Another thing that’s beyond me: Queer Eye for the Straight Guy. Lesley, Elizabeth, and I watched it for a while this afternoon. The cut a guy’s hair and shaved off his beard, redecorated his house, bought him new clothes, the works. But here’s my question: if he was negligent enough to let his hair and beard grow really long in the first place, why would a one-day makeover make a difference? And OK, his walls are painted pretty colors now – by a gay guy, OK, so that’s a little cool – but will all the wood keep shining like there’s no tomorrow? Keeping up a house takes work (darn it all), and who’s going to polish all that wood all the time? The show amused us though, as did making snide remarks about the ads on TV. I have got to say: ads are terrible. Not just in the time-wasting aspect although that’s bad – but I mean the actual ads themselves. Why should seeing a random guy jump into an aquarium, swim around, and have a fish pulled out of his pocket make you go to Atlantis? Or the annoying guy shouting about the value of the OxyClean set he’s willing to give you for ONLY $19.99! VALUE OF $35.00! The list keeps going. Some of them are completely incomprehensible, and none of them make me want to buy that product (although I will admit the Ebay ads are amusing. Scary, but amusing).

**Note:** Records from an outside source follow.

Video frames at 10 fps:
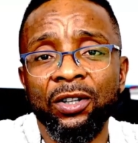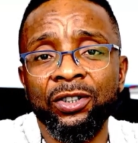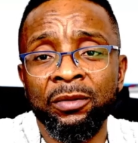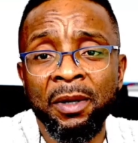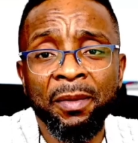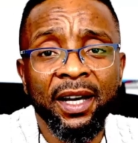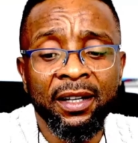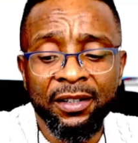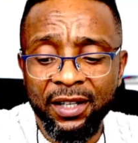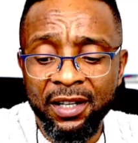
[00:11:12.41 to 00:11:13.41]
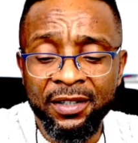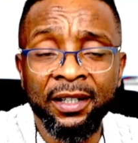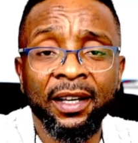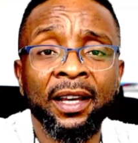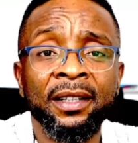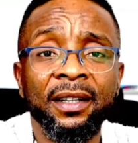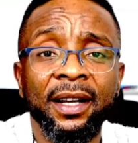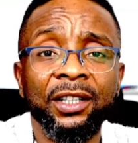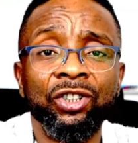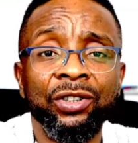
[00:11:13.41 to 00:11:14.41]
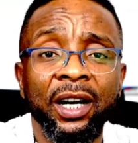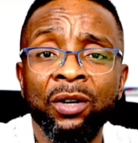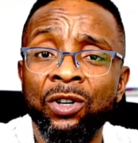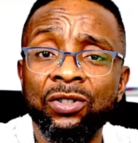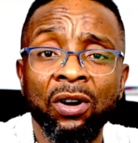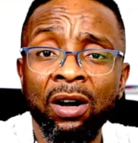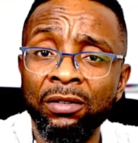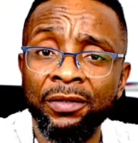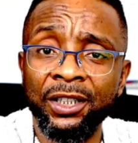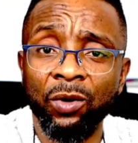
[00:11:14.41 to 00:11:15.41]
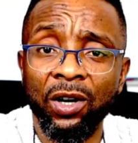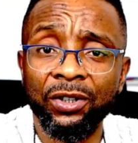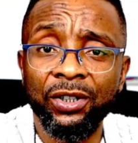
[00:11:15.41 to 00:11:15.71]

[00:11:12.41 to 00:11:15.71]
You remember NSAS did end in Nigeria? It was all over the world,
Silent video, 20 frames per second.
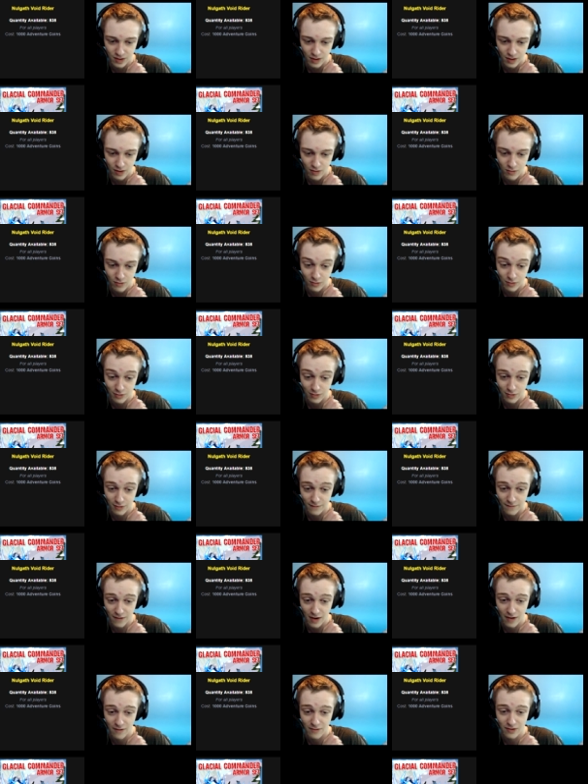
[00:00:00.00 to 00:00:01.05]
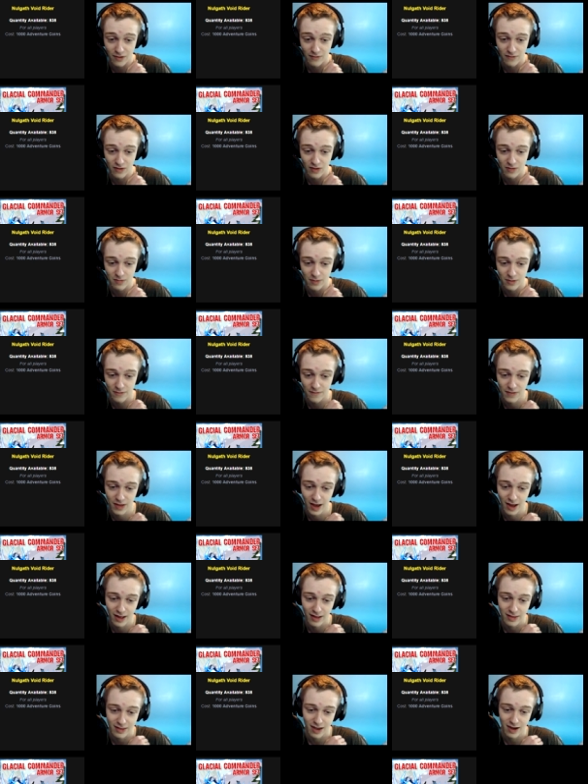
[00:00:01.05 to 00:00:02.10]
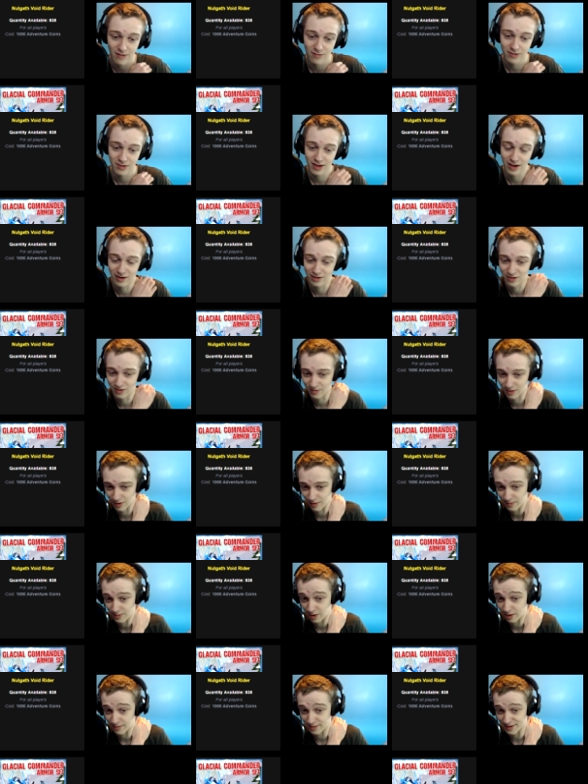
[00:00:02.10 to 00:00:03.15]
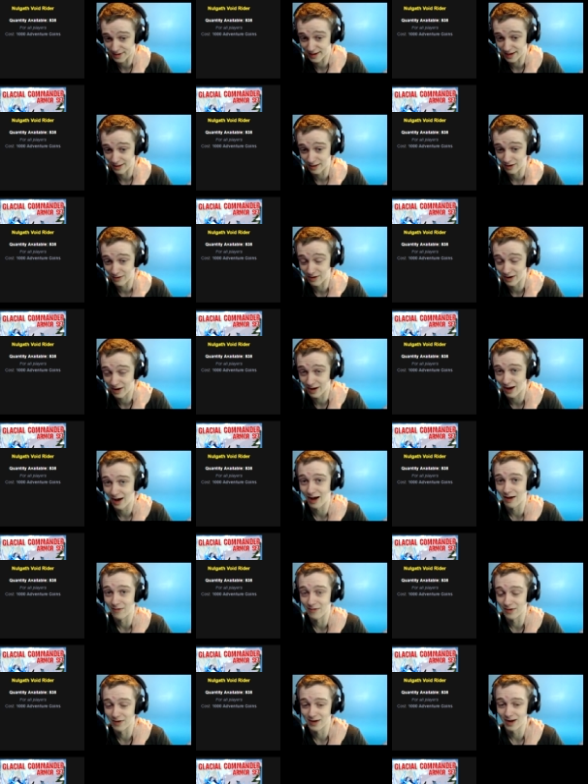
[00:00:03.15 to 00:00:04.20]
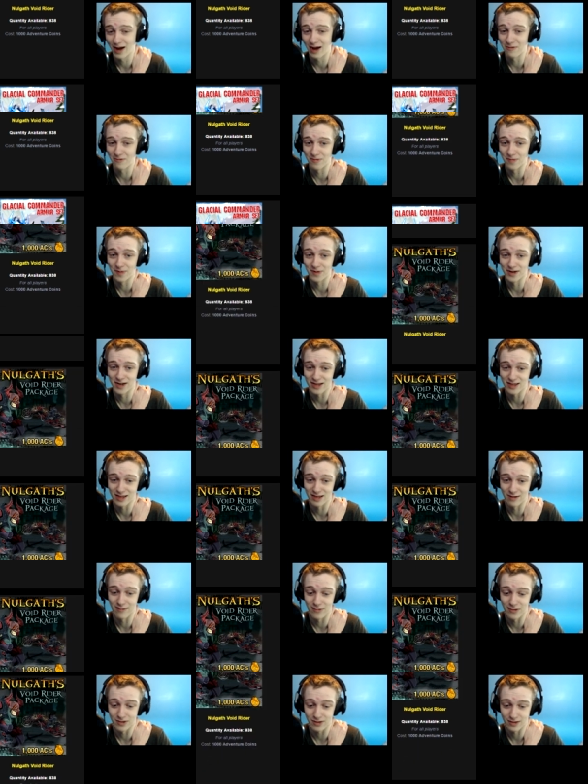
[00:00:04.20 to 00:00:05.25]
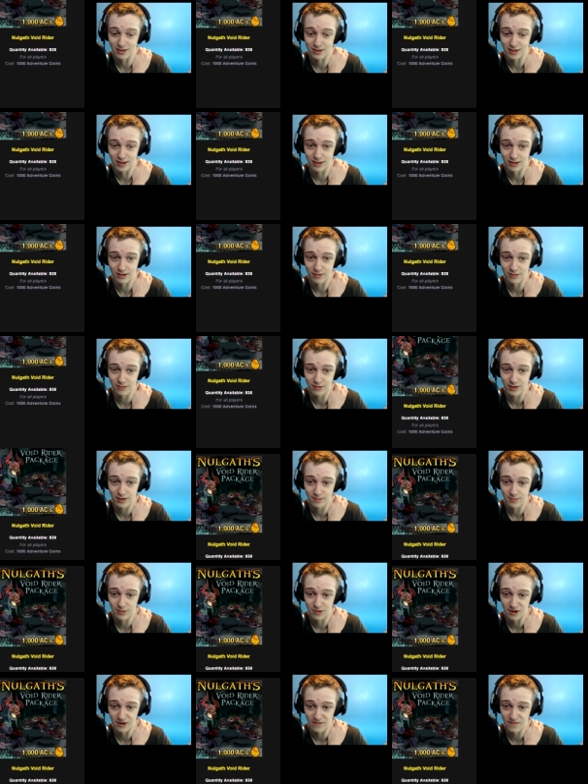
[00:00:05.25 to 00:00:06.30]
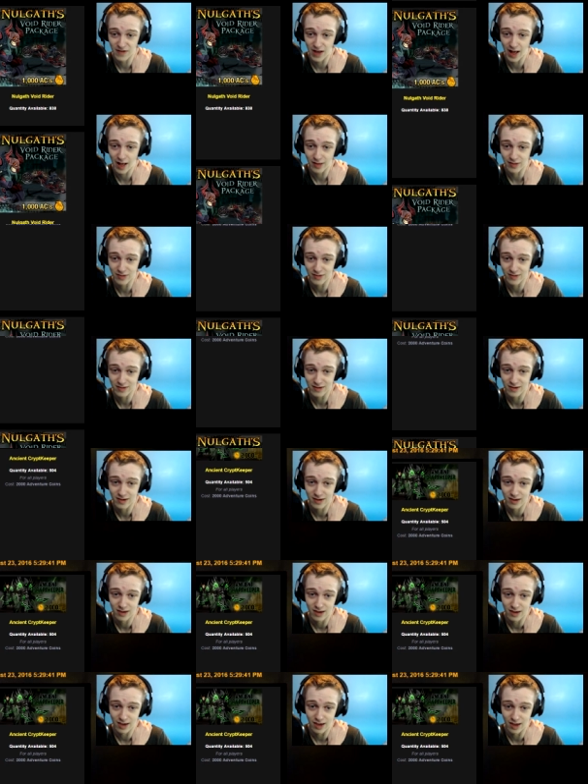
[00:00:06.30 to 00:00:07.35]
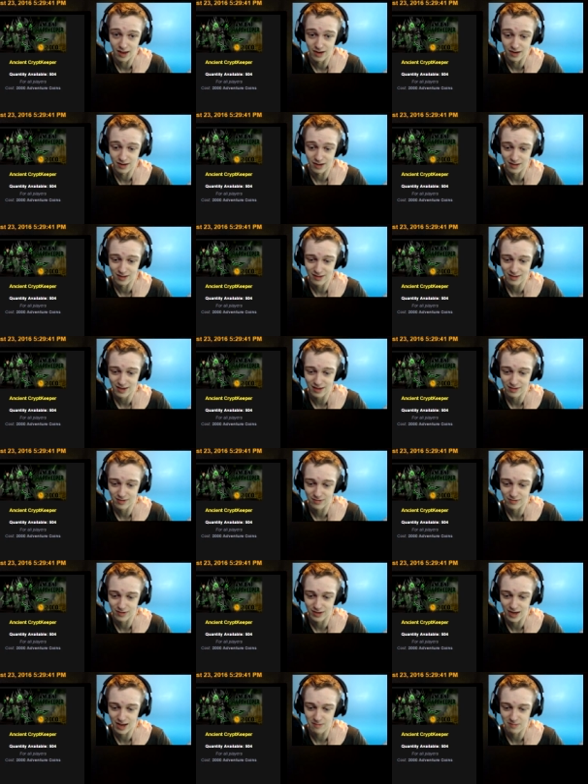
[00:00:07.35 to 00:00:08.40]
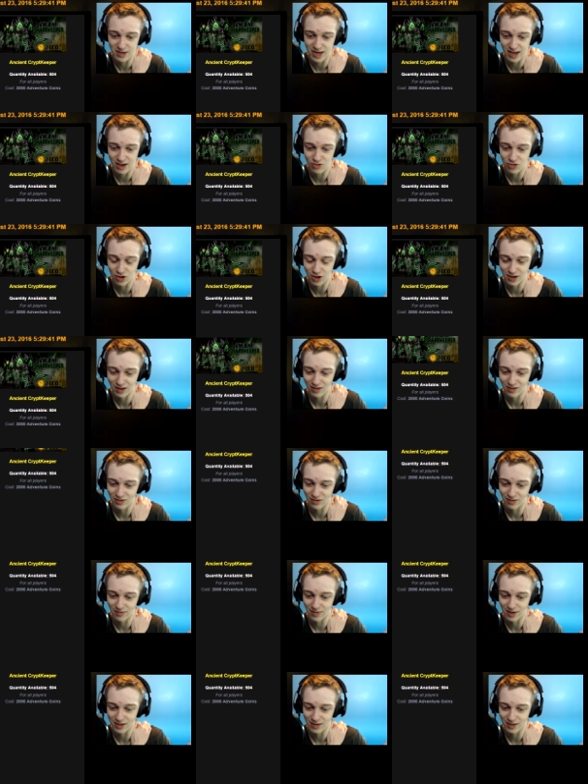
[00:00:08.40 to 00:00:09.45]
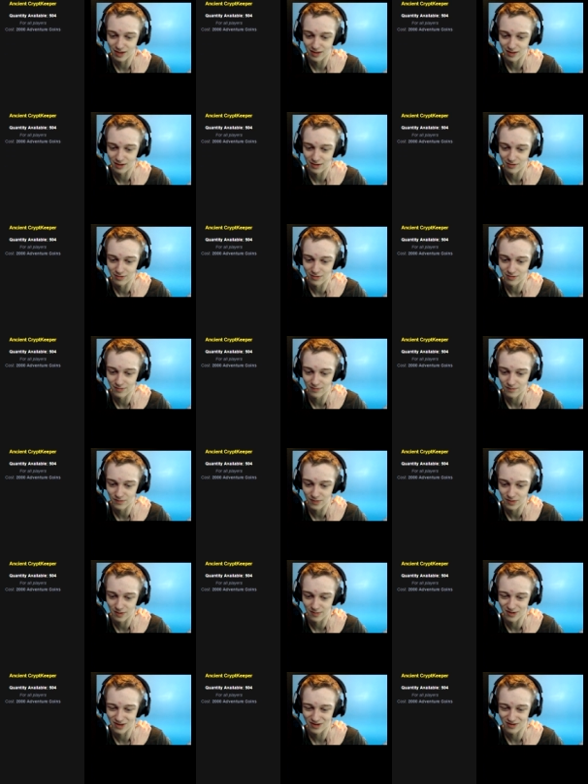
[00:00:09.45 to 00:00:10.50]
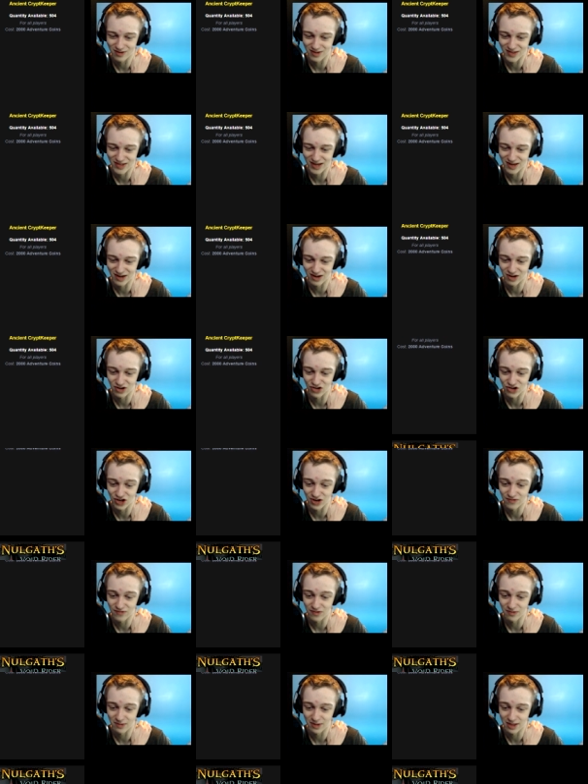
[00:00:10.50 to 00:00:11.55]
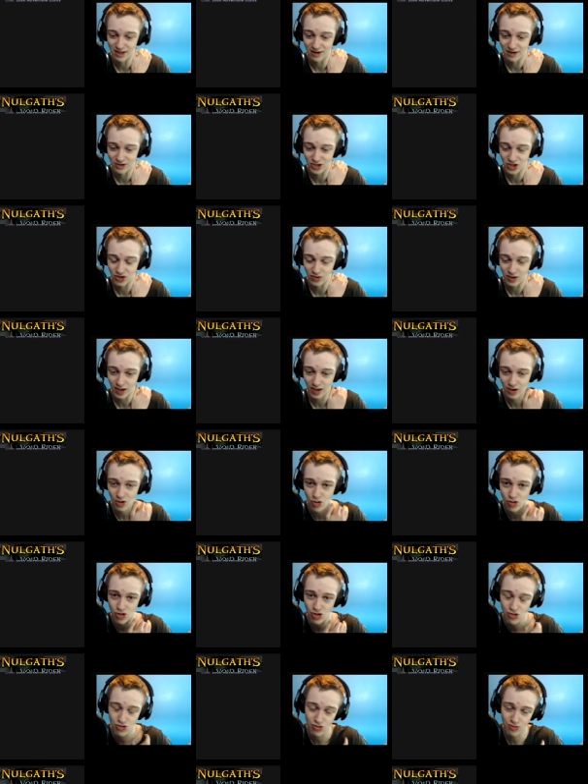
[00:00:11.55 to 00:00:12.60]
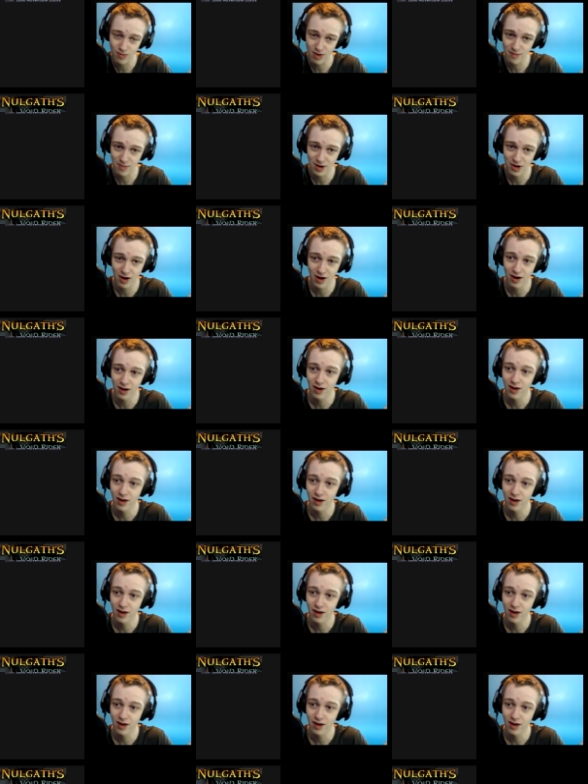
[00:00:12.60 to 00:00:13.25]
Oh, there's only 500 available of that. That one's actually going to probably sell out. I, I would I would predict that one's going to sell out pretty fast. And uh, this has the name Dage on it, so it might sell out. But there is 900 of them, and they are 2K so maybe not.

Mom sent us a package in the mail, which we finally received. Disappointingly, it contained no food, but she had stuffed the box full of new clothes. Pyjamas, specifically. For me: red fuzzy stuff. Red is not my color at all, but they are pyjamas (I never have been clear on how to spell that word) after all. For Ian however… she bought red hot chili pepper PJ pants. I laughed so hard I cried when Ian told me what she’d sent. It’s great when moms just come through like that. Like the Christmas she gave me dried food, underwear, and stamps. As I recall, however, we gave her the Dave Barry Gift Guide book, which included 1 lb of real human fat shaped into a nice pudding with 1 LB on top, as well as a plethora of other wonderful gifts (think beer bottle slippers that made farting noises when you took a step). So all in all that Christmas felt quite even. I’m not sure what to do about the chili pepper pants though.

Also, a question: I have my margin for this blog set at 2.7% and it keeps bringing up a bottom scroll bar, which I don’t want. It’s at 2.7% because the scrollbar appeared at 3.0% but didn’t at 2.7% – so I just left it. Then it appeared at 2.7 so I took it down to 2.0% – and the bar stayed! Now I’m wondering a) what the heck would cause this; and b) can I just disable the bottom scroll bar somehow?